Henriette & Bertille de Pusay

Un corsaire nommé Henriette (roman jeunesse)

Grande sœur-petite sœur


"Voir votre sœur n'est pas une très bonne idée, Bertille. Certes, elle a eu la décence de nous offrir le fruit de son... de son activitéau service du Roi pour que nous vous puissions doter, mais... Seigneur, vous qui êtes si sage et pieuse, vous devez partager mon effroi face à un tel comportement ! En homme, Bertille ! Votre sœur Henriette s'est travestie en homme !"

La jeune fille de onze ans garda résolument les yeux baissés sur sa robe de brocard bleu rehaussée de rubans, dans l'attitude humble et docile qu'on lui avait apprise. Oh, comme il lui coûtait de rester de marbre, pourtant ! Henriette avait bravé les tempêtes et les naufrages pour rendre honneur et fortune à leur père, et elle leur avait offert la totalité de son butin pour lui permettre à elle, Bertille, de se trouver un parti à sa convenance !

"Votre sœur a offensé Dieu en refusant le sexe qu'Il lui avait octroyé ! continua leur mère. C'est un pêché ! Vous rendez-vous compte ? Henriette a...

-Henriette ! l'interrompit soudain Bertille dans une exclamation si peu conforme à la docilité qu'elle était tenue d'afficher. Enfin vous voilà ! J'ai cru périr en vous attendant !"

Sans plus se soucier de leur mère, la jeune fille se mit à courir vers sa sœur qui se tenait dans l'embrasure de la porte. Elle ne se préoccupa ni des bottes d'homme, ni du chapeau à plumes de son aînée et se jeta dans ses bras.

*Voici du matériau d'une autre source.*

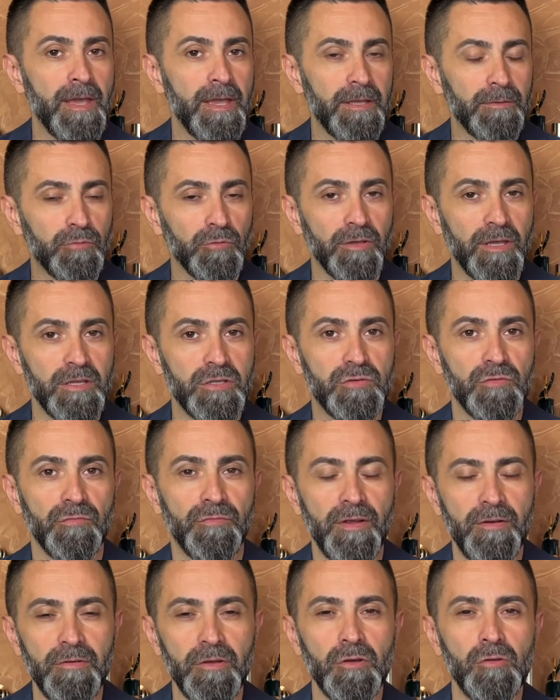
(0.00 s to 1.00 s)
It will get you
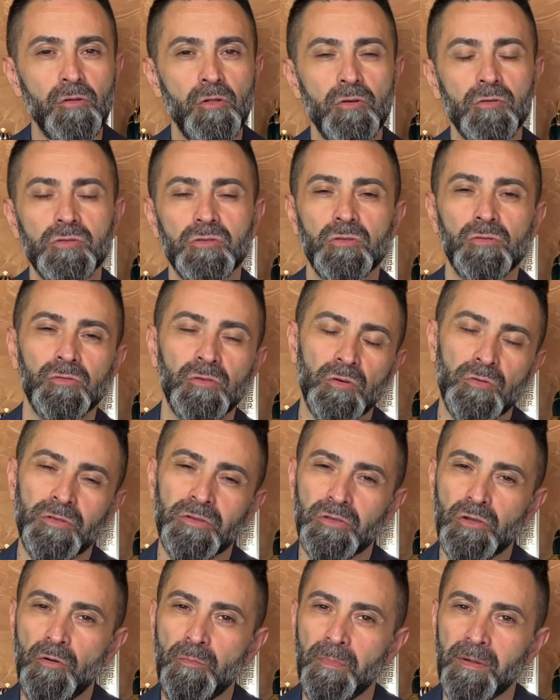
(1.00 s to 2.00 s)
very close, although
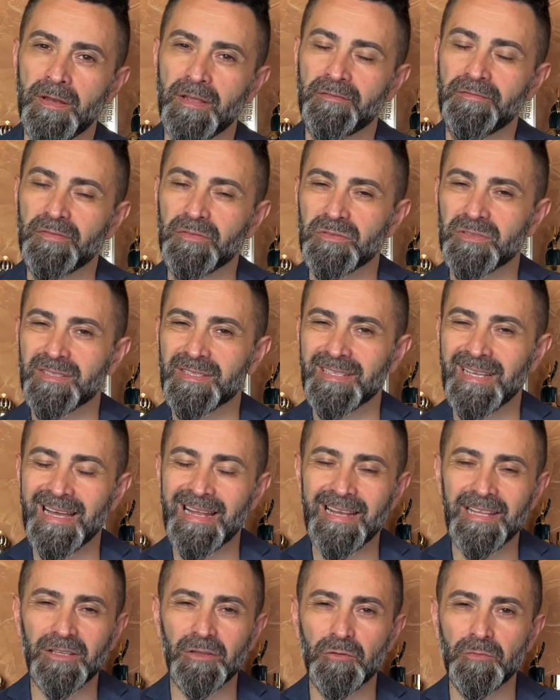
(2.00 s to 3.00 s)
in the opening feels a
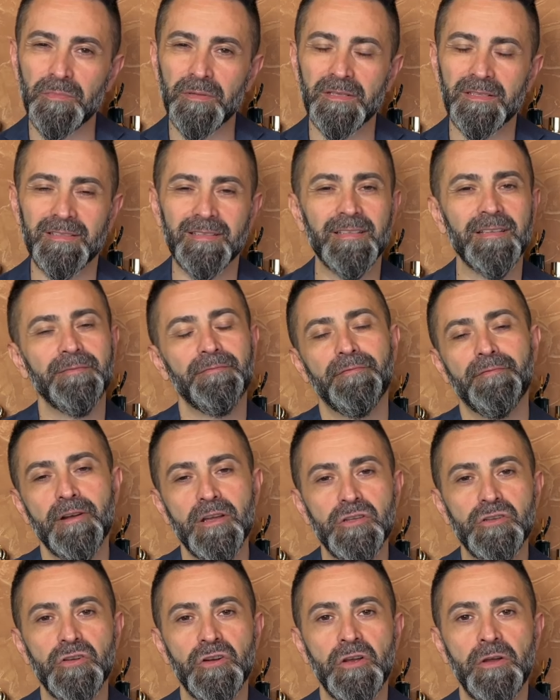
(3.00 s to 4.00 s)
little bit uh,
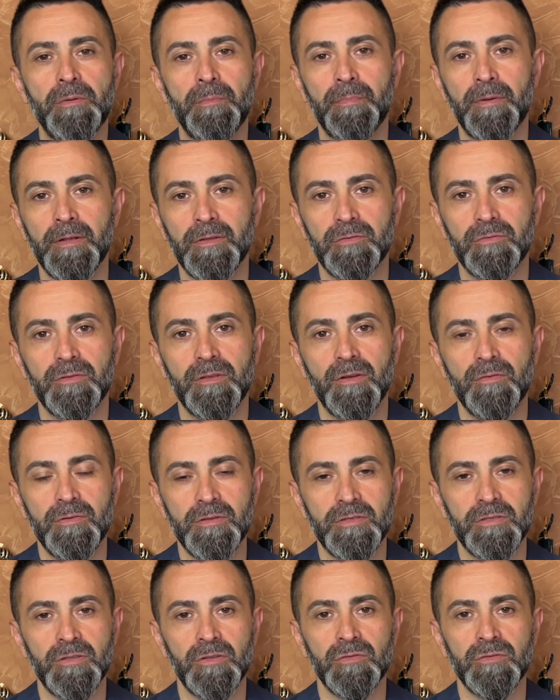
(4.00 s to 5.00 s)
fresher compared to the
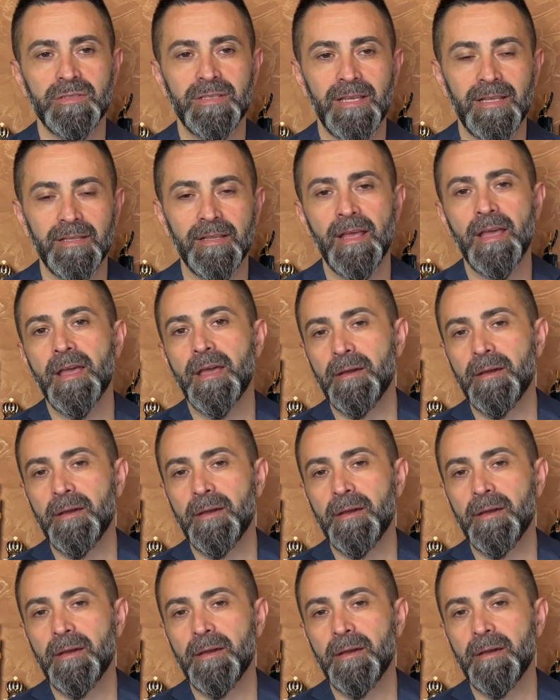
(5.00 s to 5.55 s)
original scent,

"Bertille ! s'étouffa la mère, choquée par un tel comportement de la part de sa fille préférée."

Mais les deux sœurs ne se préoccupaient déjà plus d'elle. Elles s'étaient pris les mains et la plus jeune abreuvait son aînée de questions :

"On nous a dit que vous avez vu le Roi, à Versailles ! Comment était-ce ? Vous a-t-Il parlé ? Vous a-t-Il fait un compliment ? Oh !, à votre place, je crois que j'aurais défailli !

-Votre enthousiasme me fait plaisir, Bertille, mais si vous voulez des réponses, laissez-moi au moins ouvrir la bouche ! répondit Henriette en riant."

Ayant élevé sa fille cadette dans la plus stricte absence de rapport avec son aînée, et en ne tarissant pas de mauvaises paroles à son égard, Madame de Pusay ne pouvait comprendre ce débordement d'amitié et de tendresse auquel elle assistait. C'est que ses filles ne l'avaient pas attendue pour être sœurs. Aussi opposées qu'elles pouvaient l'être, elles étaient devenues amies.